Бывший хозяин Макса смерил его презрительным взглядом. На секунду в глазах мелькнуло что-то — может быть, стыд? сожаление? — но тут же исчезло. Он развернулся и пошёл к машине, расправив плечи и высоко подняв голову.
У самой дверцы обернулся, бросил через плечо:
— Да подавись ты этой шавкой! Другую заведу, получше! Породистую!
Макс дёрнулся было за ним — старая привычка, годы преданности не вытравишь — но Рыжик мягко толкнул его носом в бок. И Макс остался. Выбрал. Первый раз в жизни сделал выбор сам — не по команде, не из чувства долга.
— Знаешь, — сказал Игорь, почёсывая пса за ухом, — а ведь он нам услугу оказал. Если бы не бросил тебя тогда, мы бы не встретились. И Рыжика бы не было. Наверное, иногда нужно что-то потерять, чтобы найти что-то важнее.

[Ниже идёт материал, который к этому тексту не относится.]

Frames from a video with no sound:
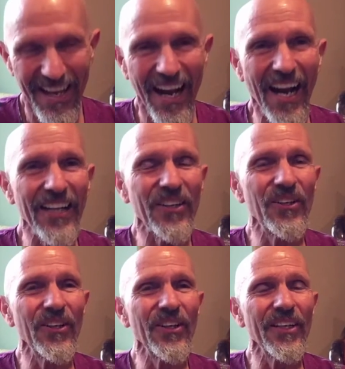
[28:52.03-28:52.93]
I
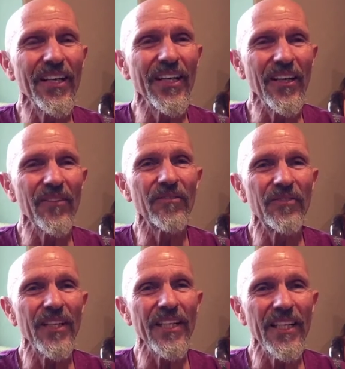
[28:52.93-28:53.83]
couldn't
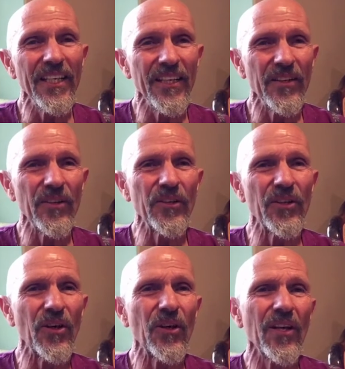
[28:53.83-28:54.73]
feel
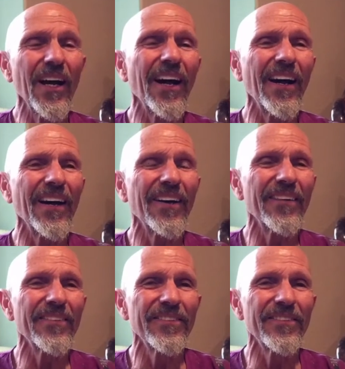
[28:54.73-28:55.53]
your love.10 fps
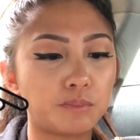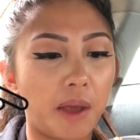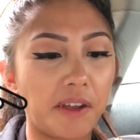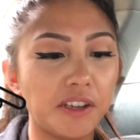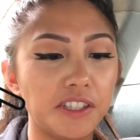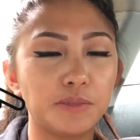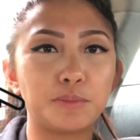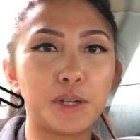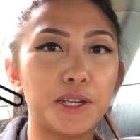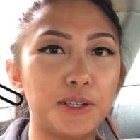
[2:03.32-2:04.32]
pancake
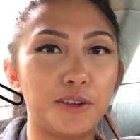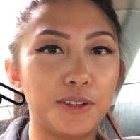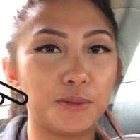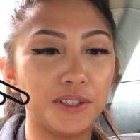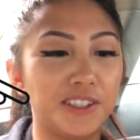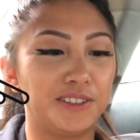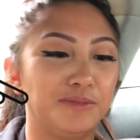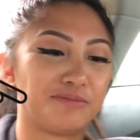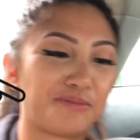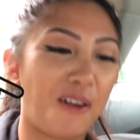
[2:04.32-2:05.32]
and bread and all in one.
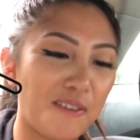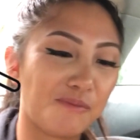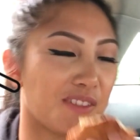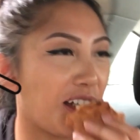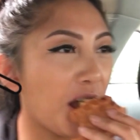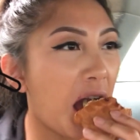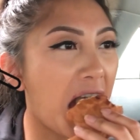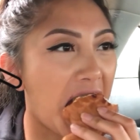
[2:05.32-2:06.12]
What the hell?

Макс приоткрыл один глаз и улыбнулся — по-собачьи, но очень по-человечески. Словно говоря: "Я знаю. Я давно это понял".
А Рыжик, набегавшись, плюхнулся рядом, мокрый и счастливый. Толкнул Макса носом — мол, хватит спать, давай играть! Тот сначала сделал вид, что не замечает, но через минуту не выдержал — поддался на уговоры молодого друга.
И они играли, пока солнце не село за горизонт — два пса и человек. Три одиночества, ставшие одним целым.
Возвращались домой уже в сумерках. Прохожие оборачивались им вслед — странная компания: высокий мужчина в потёртой куртке, элегантный чёрно-белый пёс и лохматый рыжий безродный дворняга. Но им было всё равно.
Потому что иногда самые важные встречи случаются не там, где ждёшь. И настоящая дружба может начаться на заправке, у обочины дороги. А семья — это не всегда те, кто похож на тебя внешне. Иногда это просто те, кто готов быть рядом — в радости и в горе, в богатстве и в бедности.
И пусть говорят, что собаки не умеют улыбаться — они просто не видели, как улыбаются Макс и Рыжик, когда вечером встречают Игоря с работы. Не видели этой искренней, чистой радости, которую не купишь ни за какие деньги.